EXERCISE DATA ->

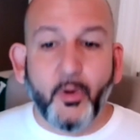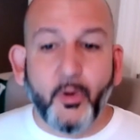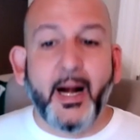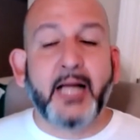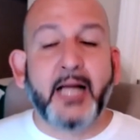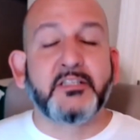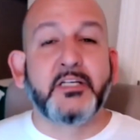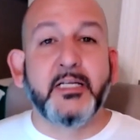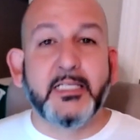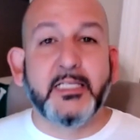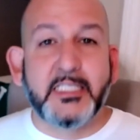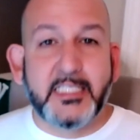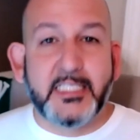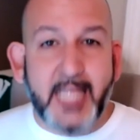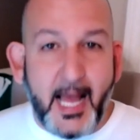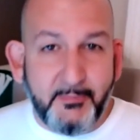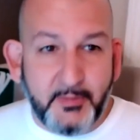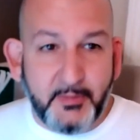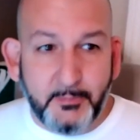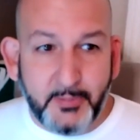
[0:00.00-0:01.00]
We're actually going to
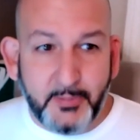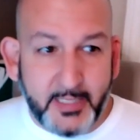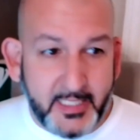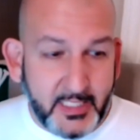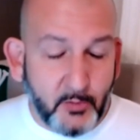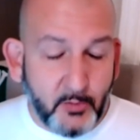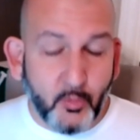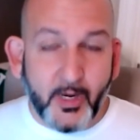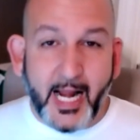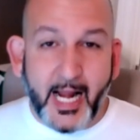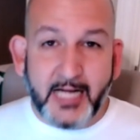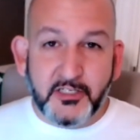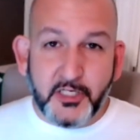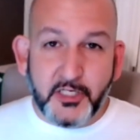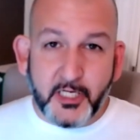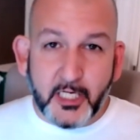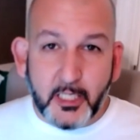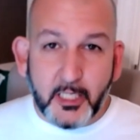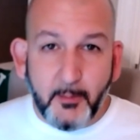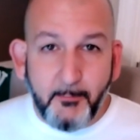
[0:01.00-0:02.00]
stop the bleeding. We're
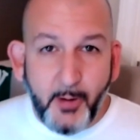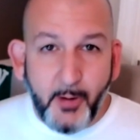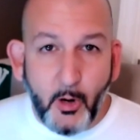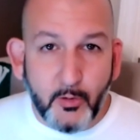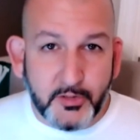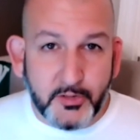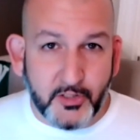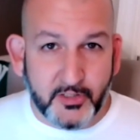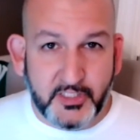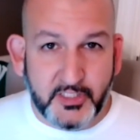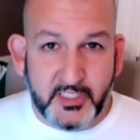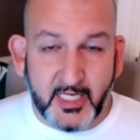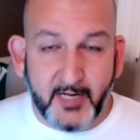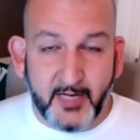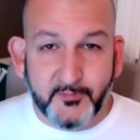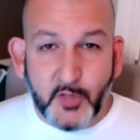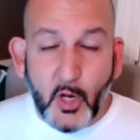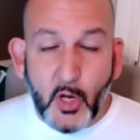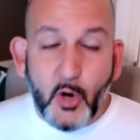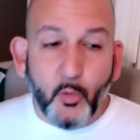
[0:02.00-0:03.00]
actually going to compose
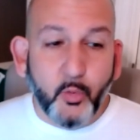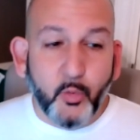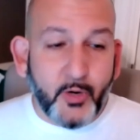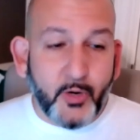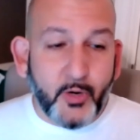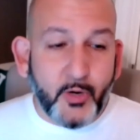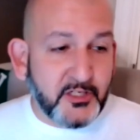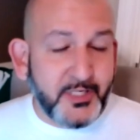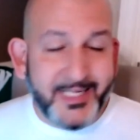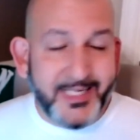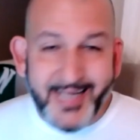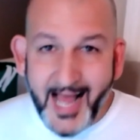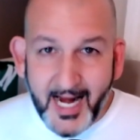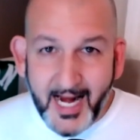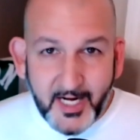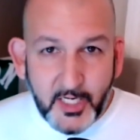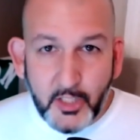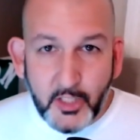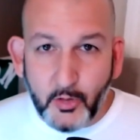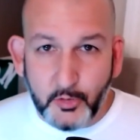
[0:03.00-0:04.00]
ourselves. We're actually
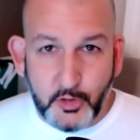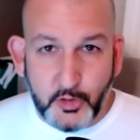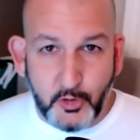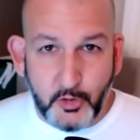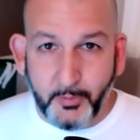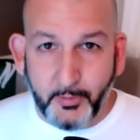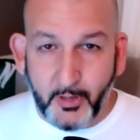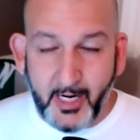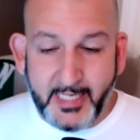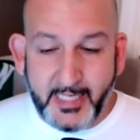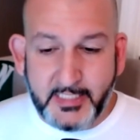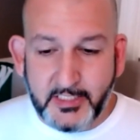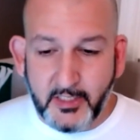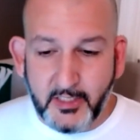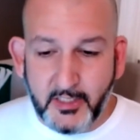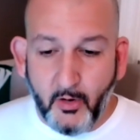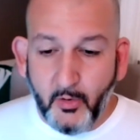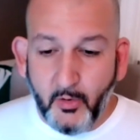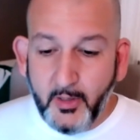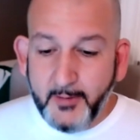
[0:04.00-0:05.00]
not going to go super
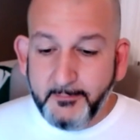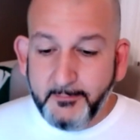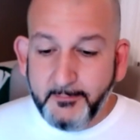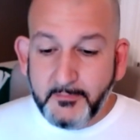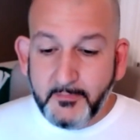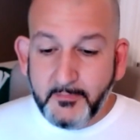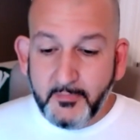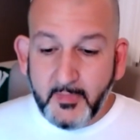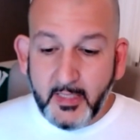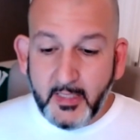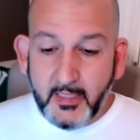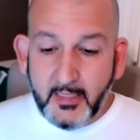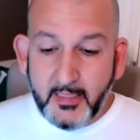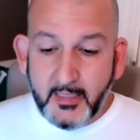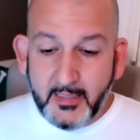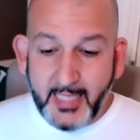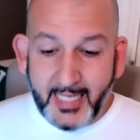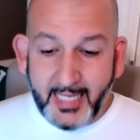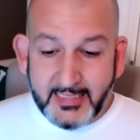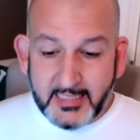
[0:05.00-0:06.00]
ISO.
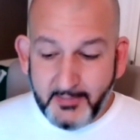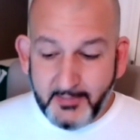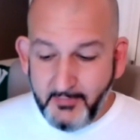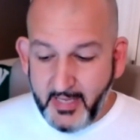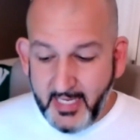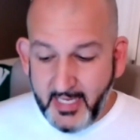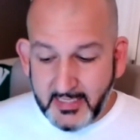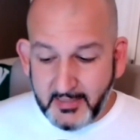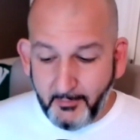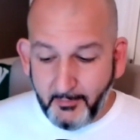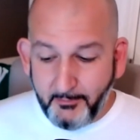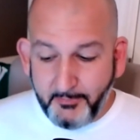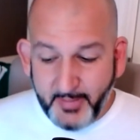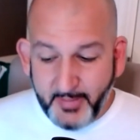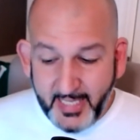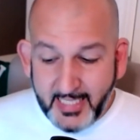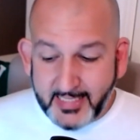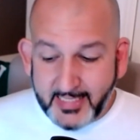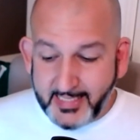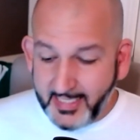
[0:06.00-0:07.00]
That, to me, is a
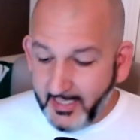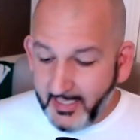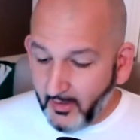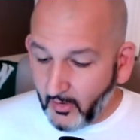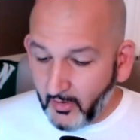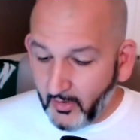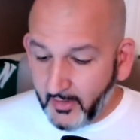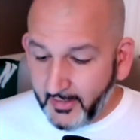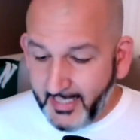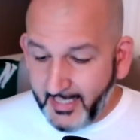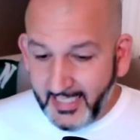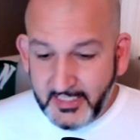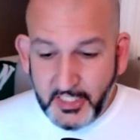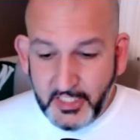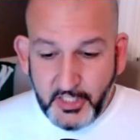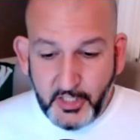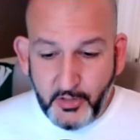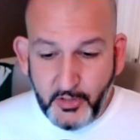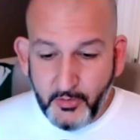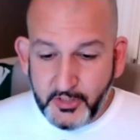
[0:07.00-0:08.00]
big deal. That's
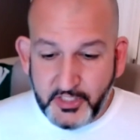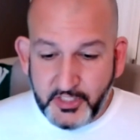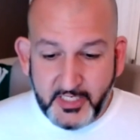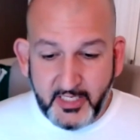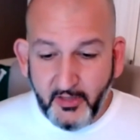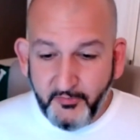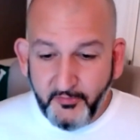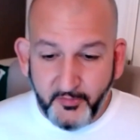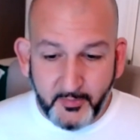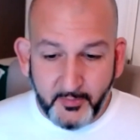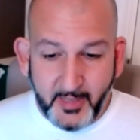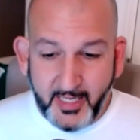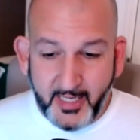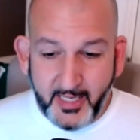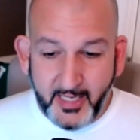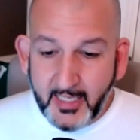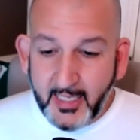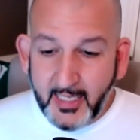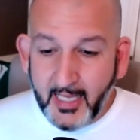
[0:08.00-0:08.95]
a huge deal for me.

WHAT NEEDS TO BE DONE -> Write out the entries above verbatim, without pictures.

RESULT OF THE EXERCISE ->
[0:00.00-0:01.00]
We're actually going to
[0:01.00-0:02.00]
stop the bleeding. We're
[0:02.00-0:03.00]
actually going to compose
[0:03.00-0:04.00]
ourselves. We're actually
[0:04.00-0:05.00]
not going to go super
[0:05.00-0:06.00]
ISO.
[0:06.00-0:07.00]
That, to me, is a
[0:07.00-0:08.00]
big deal. That's
[0:08.00-0:08.95]
a huge deal for me.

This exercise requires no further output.